Available data:
++++++
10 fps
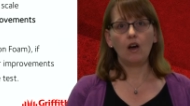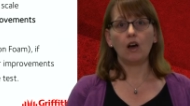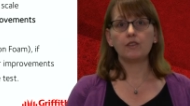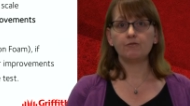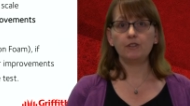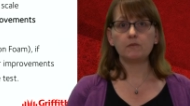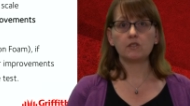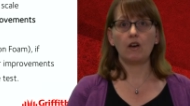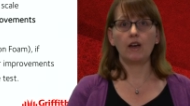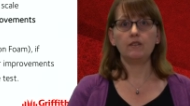On the flip
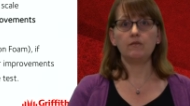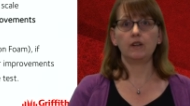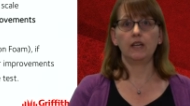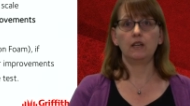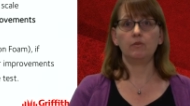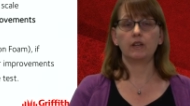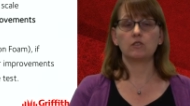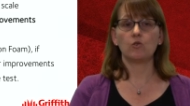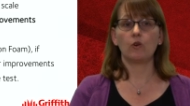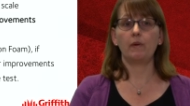side, here we can
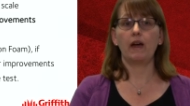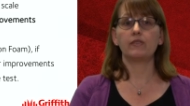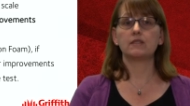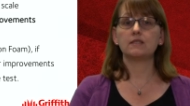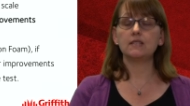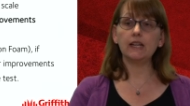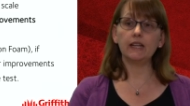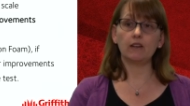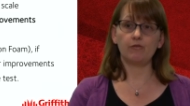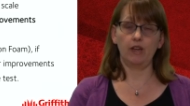talk about the
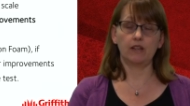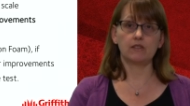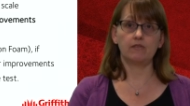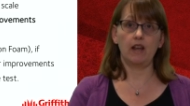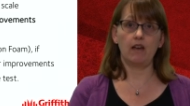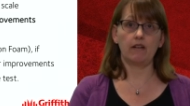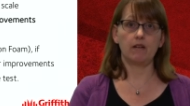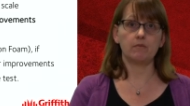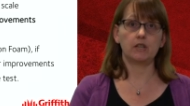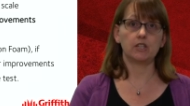ceiling effects of an
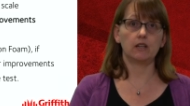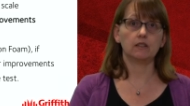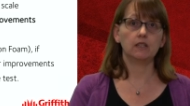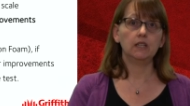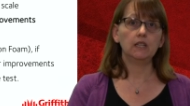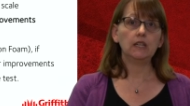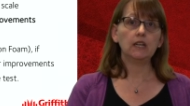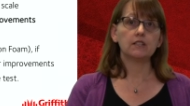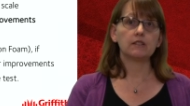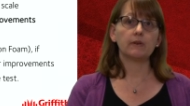outcome measure.
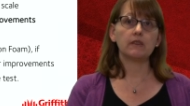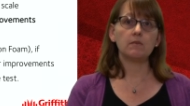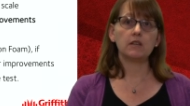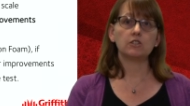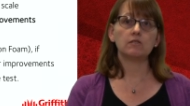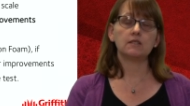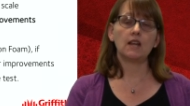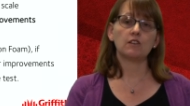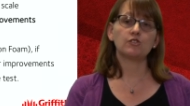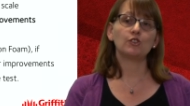So when the measure is
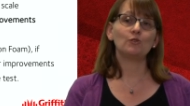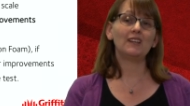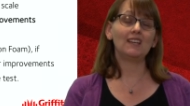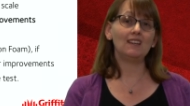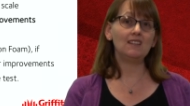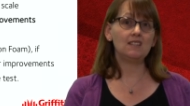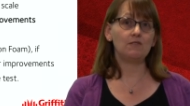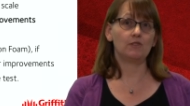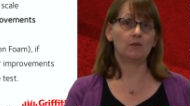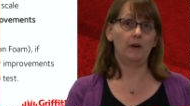now too easy
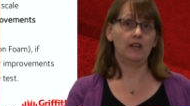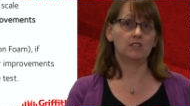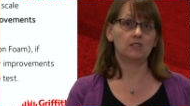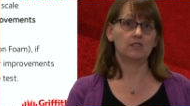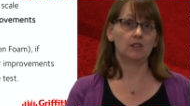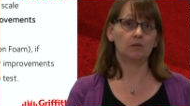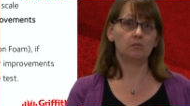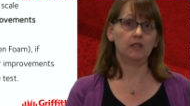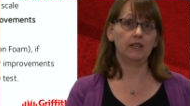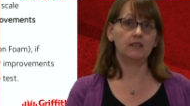for the patient to
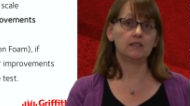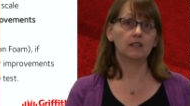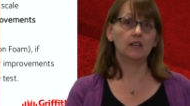complete,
++++++
What's needed is an exact copy of every entry, minus the pictures.

10 fps
On the flip
side, here we can
talk about the
ceiling effects of an
outcome measure.
So when the measure is
now too easy
for the patient to
complete,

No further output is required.